« Spectacle, et spécialement le spectacle du monde : l’anglais dit scenery pour le paysage pris dans ce sens. »
Roger Brunet, Robert Ferras, Hervé Théry, « Scène », in Les mots de la géographie. Dictionnaire critique, Montpellier-Paris : GIP Reclus-La Documentation française, 1992, p.447
« Comme le terme théâtre migre de la salle à la scène pour désigner l’édifice dans son ensemble et l’art auquel il est dédié, le mot scène a essaimé pour désigner d’autres réalités et objets d’étude que le théâtre. […] la notion de scène est liée à un processus d’apparition (expliquant que l’on parle souvent d’émergence ou de révélation), de manifestation (impliquant un assentiment ou un dissentiment relatif à un effet d’adhésion ou de rejet, à un sentiment d’appartenance ou non) et de distinction (impliquant un objectif d’identification d’une singularité et un désir de reconnaissance) mettant en relation tout un ensemble d’acteurs au sens large. Dans son action de publicisation, la scène entrelace trois mouvements : un mouvement d’émission et d’expression, un mouvement de médiation et d’édition, un mouvement de réception et de réaction, dont elle organise l’articulation en cherchant à se rendre identifiable. Dans tous ses états figurés, la scène doit être rattachée à la problématique de l’espace public, telle qu’Habermas l’a définie : tout processus de formation d’une scène vise à établir un dispositif symbolique de figuration et de configuration d’un collectif donné, en cherchant à le rendre visible et sensible à ceux qui en sont les participants, acteurs et spectateurs et, au-delà, jusqu’au monde entier. Les facteurs d’apparition, de manifestation et de distinction sont donc au cœur de ce dispositif relationnel. Apparaître n’est pas une nécessité secondaire : c’est l’objectif premier de toute scène. La scène est par essence phénoménologique, liée à la question de la présence et de la co-présence, impliquant dans le jeu de représentation et de rassemblement qu’elle instaure, un échange réciproque, porteur de sens et de valeur. »

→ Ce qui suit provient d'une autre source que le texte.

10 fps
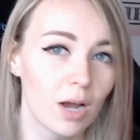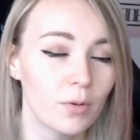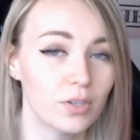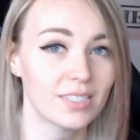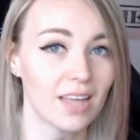
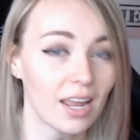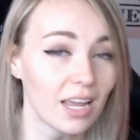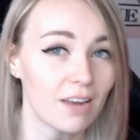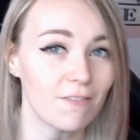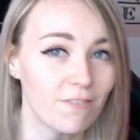your aesthetic
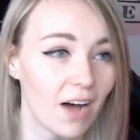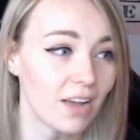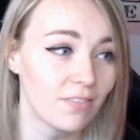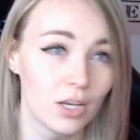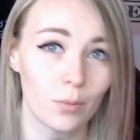in
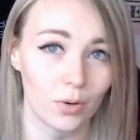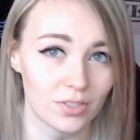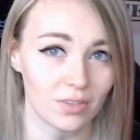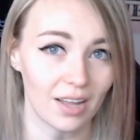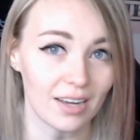5 keywords
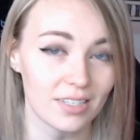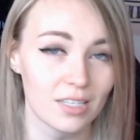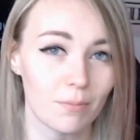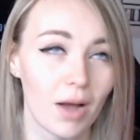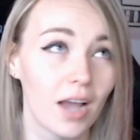or
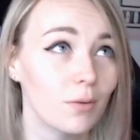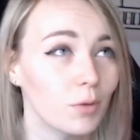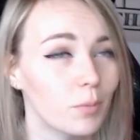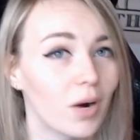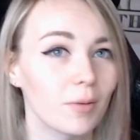less. Mine
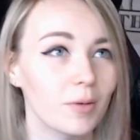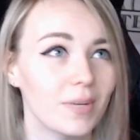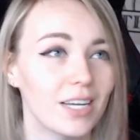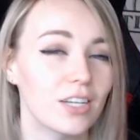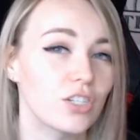would probably
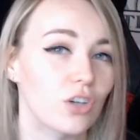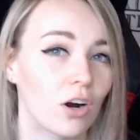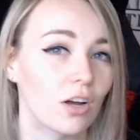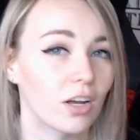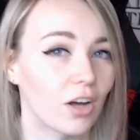be
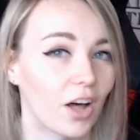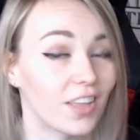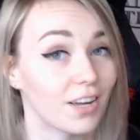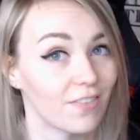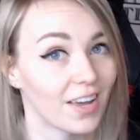dark
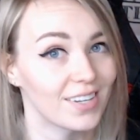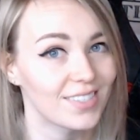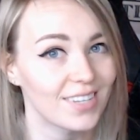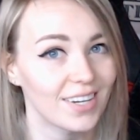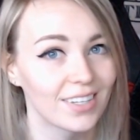gothic
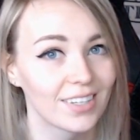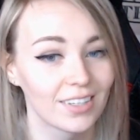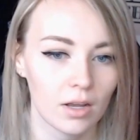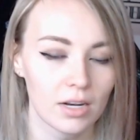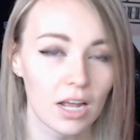fantasy.
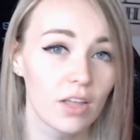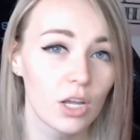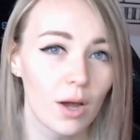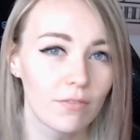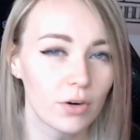Now that
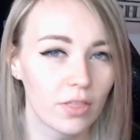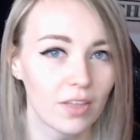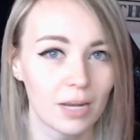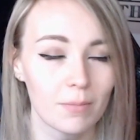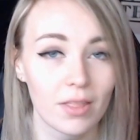you have your
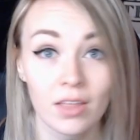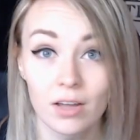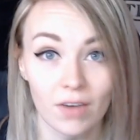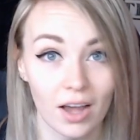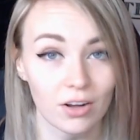theme, think
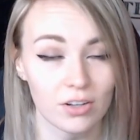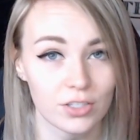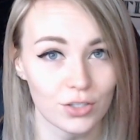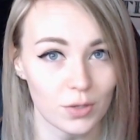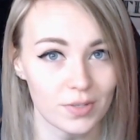of icons
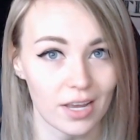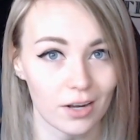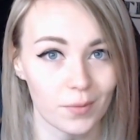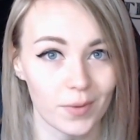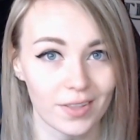
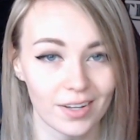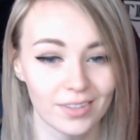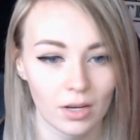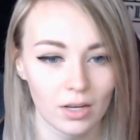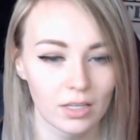associated with it.
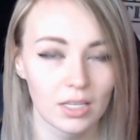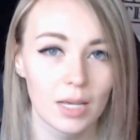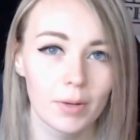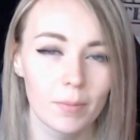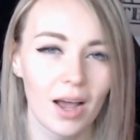
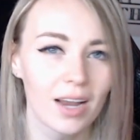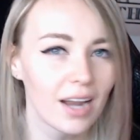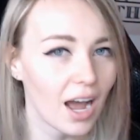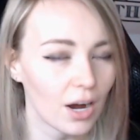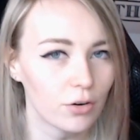Keep in mind
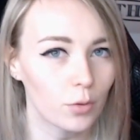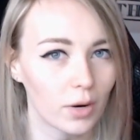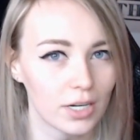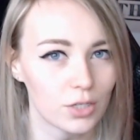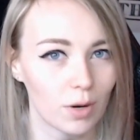how you're
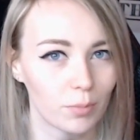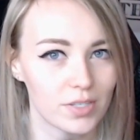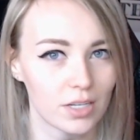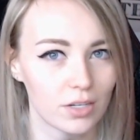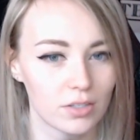wanting to
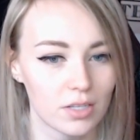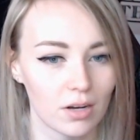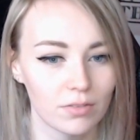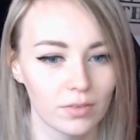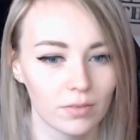represent
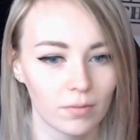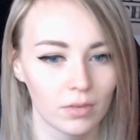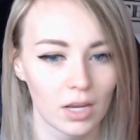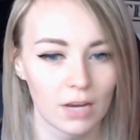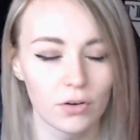yourself.
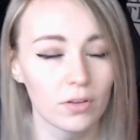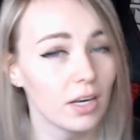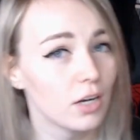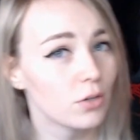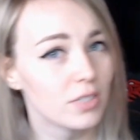If you're
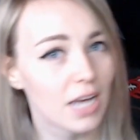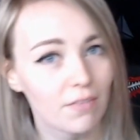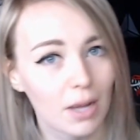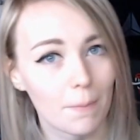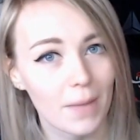leaning towards
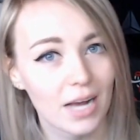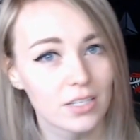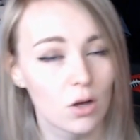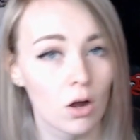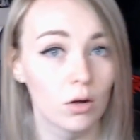having a
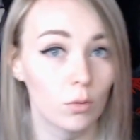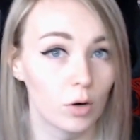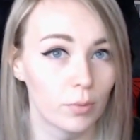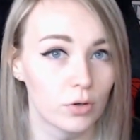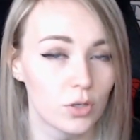mascot or
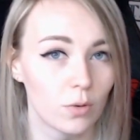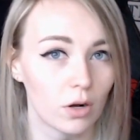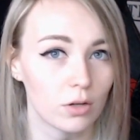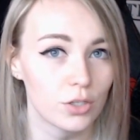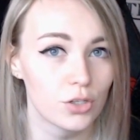a persona
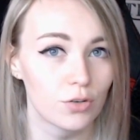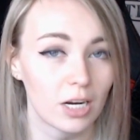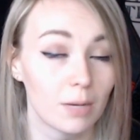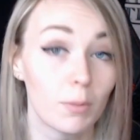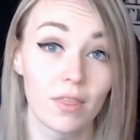on
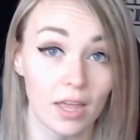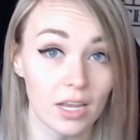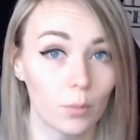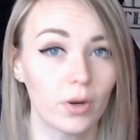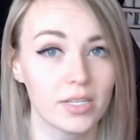stream, they
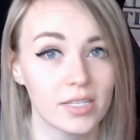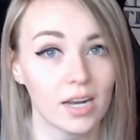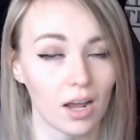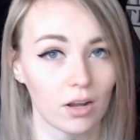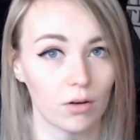can work as an
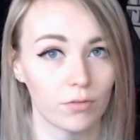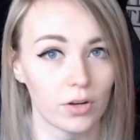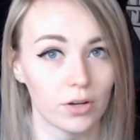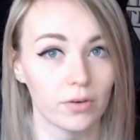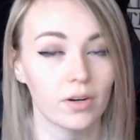icon for
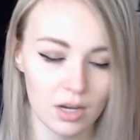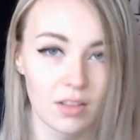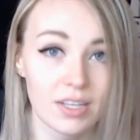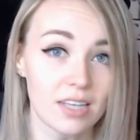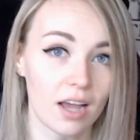you.
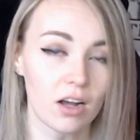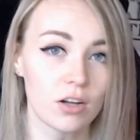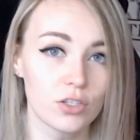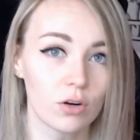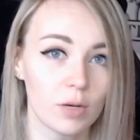These
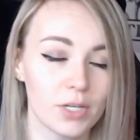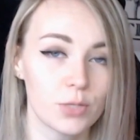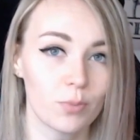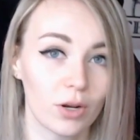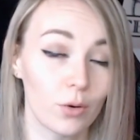icons are going to be
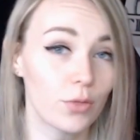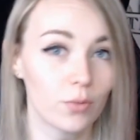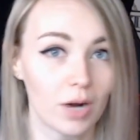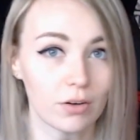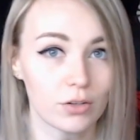sprinkled
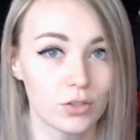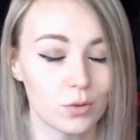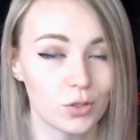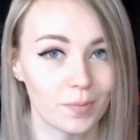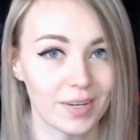throughout your
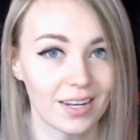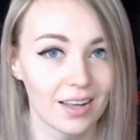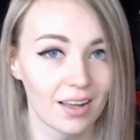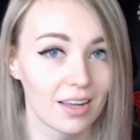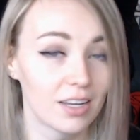social
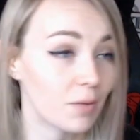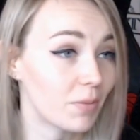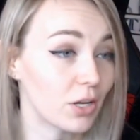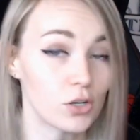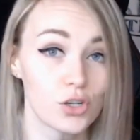media. It can
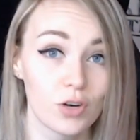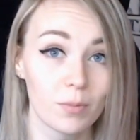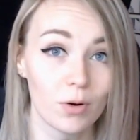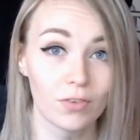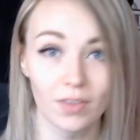be in your stream
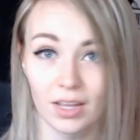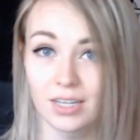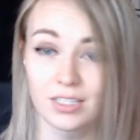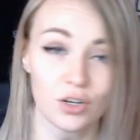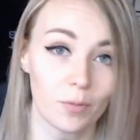
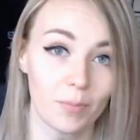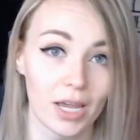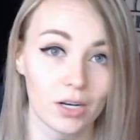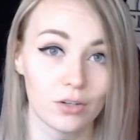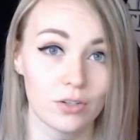overlays, in your
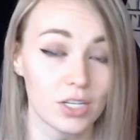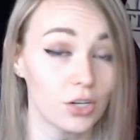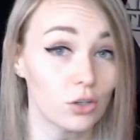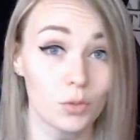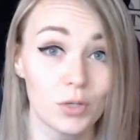banners, in
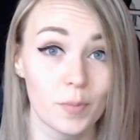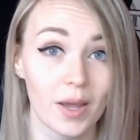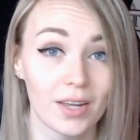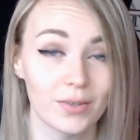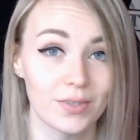your Twitch
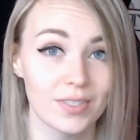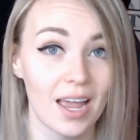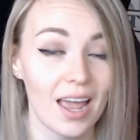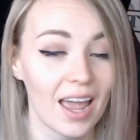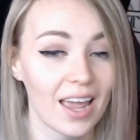panels,
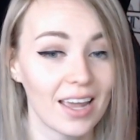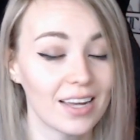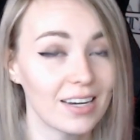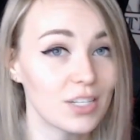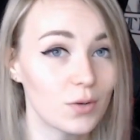
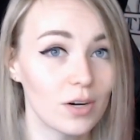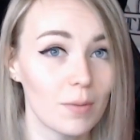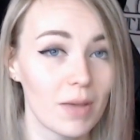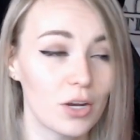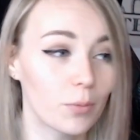and it's going to
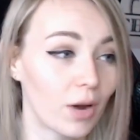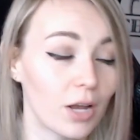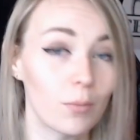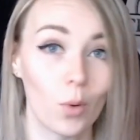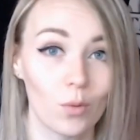make your
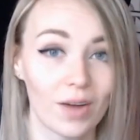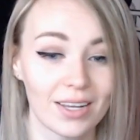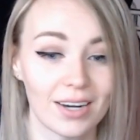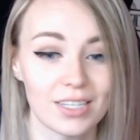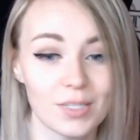brand more
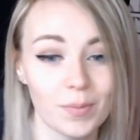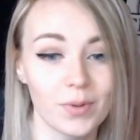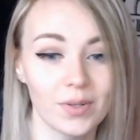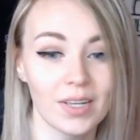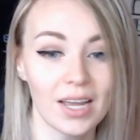
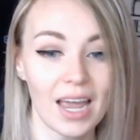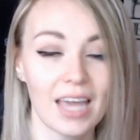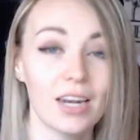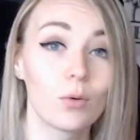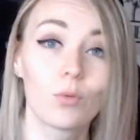recognizable,
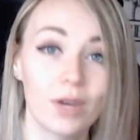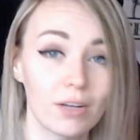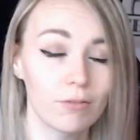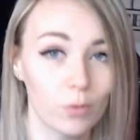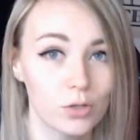and it'll
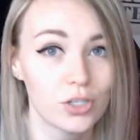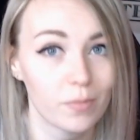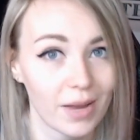reinforce your main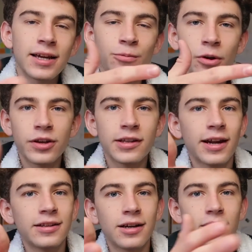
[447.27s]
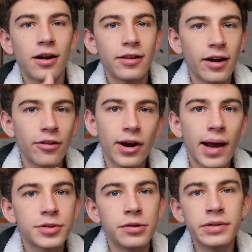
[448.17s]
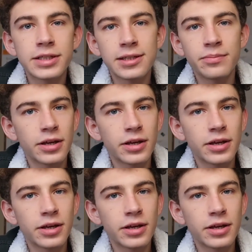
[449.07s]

And one thing that I think a lot of the other apps are missing,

Marcel Freydefont, « Scène, scènes, essaimage d’un mot », L’Observatoire, 1, 47, 2016, pp.14-16
« La reconfiguration intermédiale de la scène transforme le plateau théâtrale en une scène de nature posthumaine qui accorde une place aussi importante au dispositif technologique qu’à l’acteur. Cette mutation apparaît sous de multiples aspects et provoque des changements en ce qui concerne l’interprète, sa façon de jouer, sa présence et son statut. »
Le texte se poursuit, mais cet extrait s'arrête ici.